Elle se considérait comme une activiste une féministe radicale, était membre du parti communiste et travaillait avec le Black Panther Party. Ronald Reagan qui, à l’époque, était gouverneur de Californie, mena l’appel pour sa révocation du système universitaire, mais Angela Davis fut bientôt réintégrée.
En 1970 un nombre de militants noirs armés, conduits par Jonathan Jackson, le frère de George Jackson, détenu dans la prison de Soledad, s’empara du tribunal de Marin County dans l’espoir de libérer trois détenus en cours de procès. Des armes furent brandis. Un juge fut tenu en joue à bout de fusil. Au bout du compte, deux des prisonniers furent abattus, de même que Jonathan Jackson.

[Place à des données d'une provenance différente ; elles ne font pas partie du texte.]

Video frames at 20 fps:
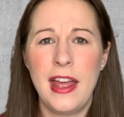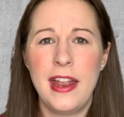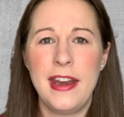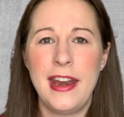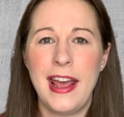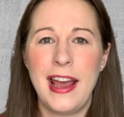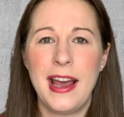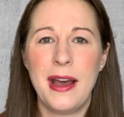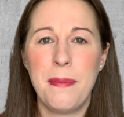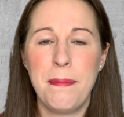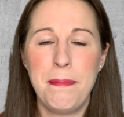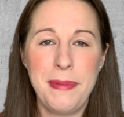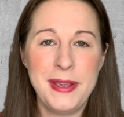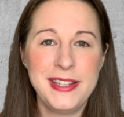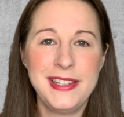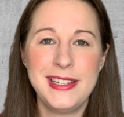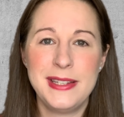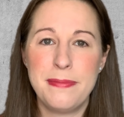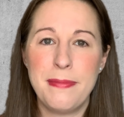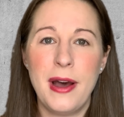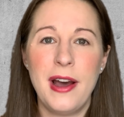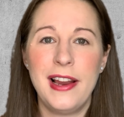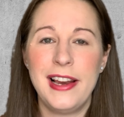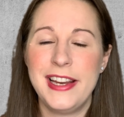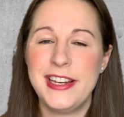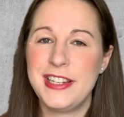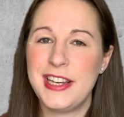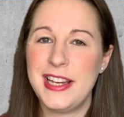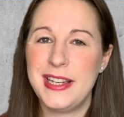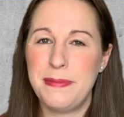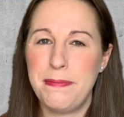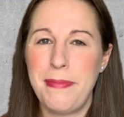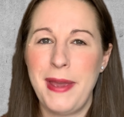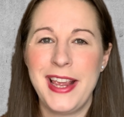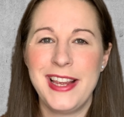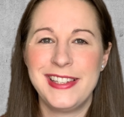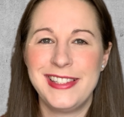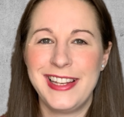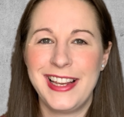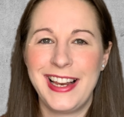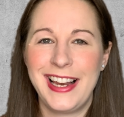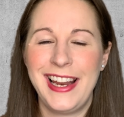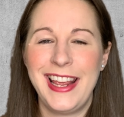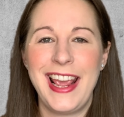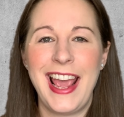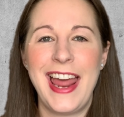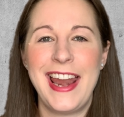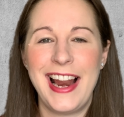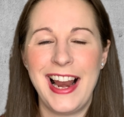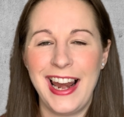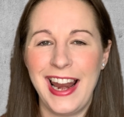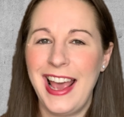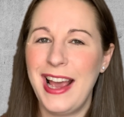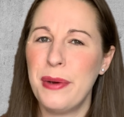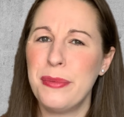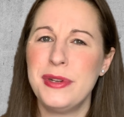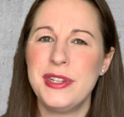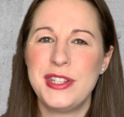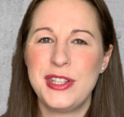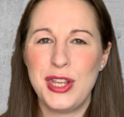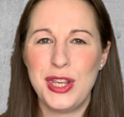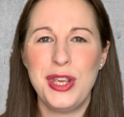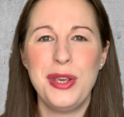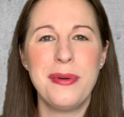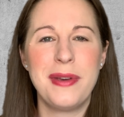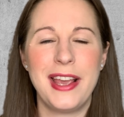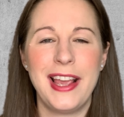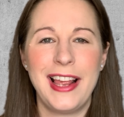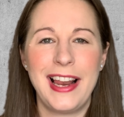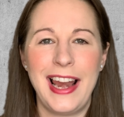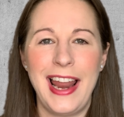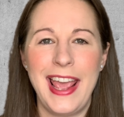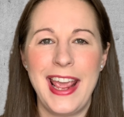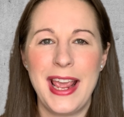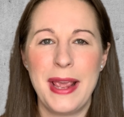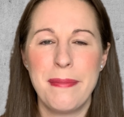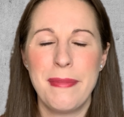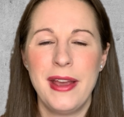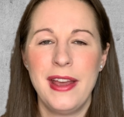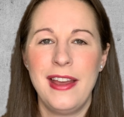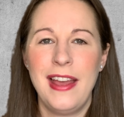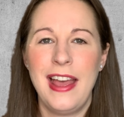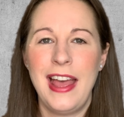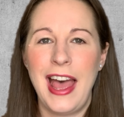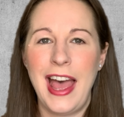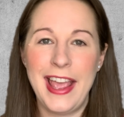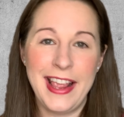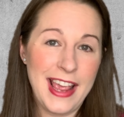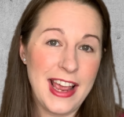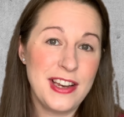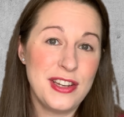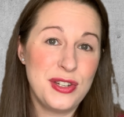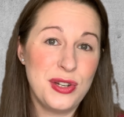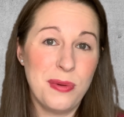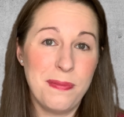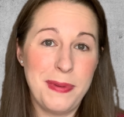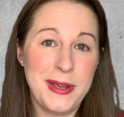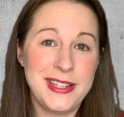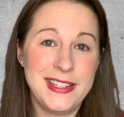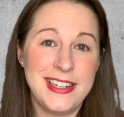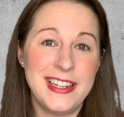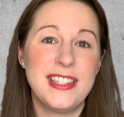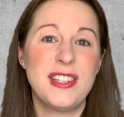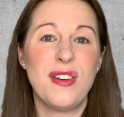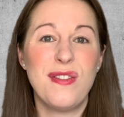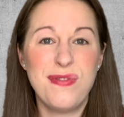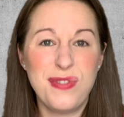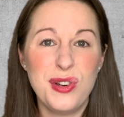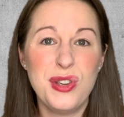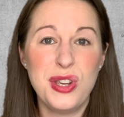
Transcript: Now, business mileage is basically an allowance that you can claim against your business for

Le procureur fut paralysé par une balle d’un policier et le juge, Harold Haley fut tué.
Angela Davis, qui, d’après certaines sources, aurait acheté les armes utilisées par Jackson et ses hommes, s’échappa et se réfugia en Californie.
Elle devint la troisième femme jamais répertoriée sur la liste des personnes les plus recherchées du FBI, accusée de conspiration, de kidnapping et d’homicide.
Elle fut capturée deux mois plus tard à New York et, en 1972, son procès devint un des procès criminels des années 70 les plus couverts par la presse. Son affaire connaît un retentissement international. En France, Jean-Paul Sartre, Gerty Archimède, Pierre Perret et des milliers de manifestants la soutiennent. Au bout de seize semaines elle finit par être acquittée de toutes les charges qui pesaient contre elle.
Et aujourd’hui, Angela Davis est un professeur émérite, une écrivaine et une activiste hautement respectée. L’abolition de la peine de mort et devenu un de ses combats-phare.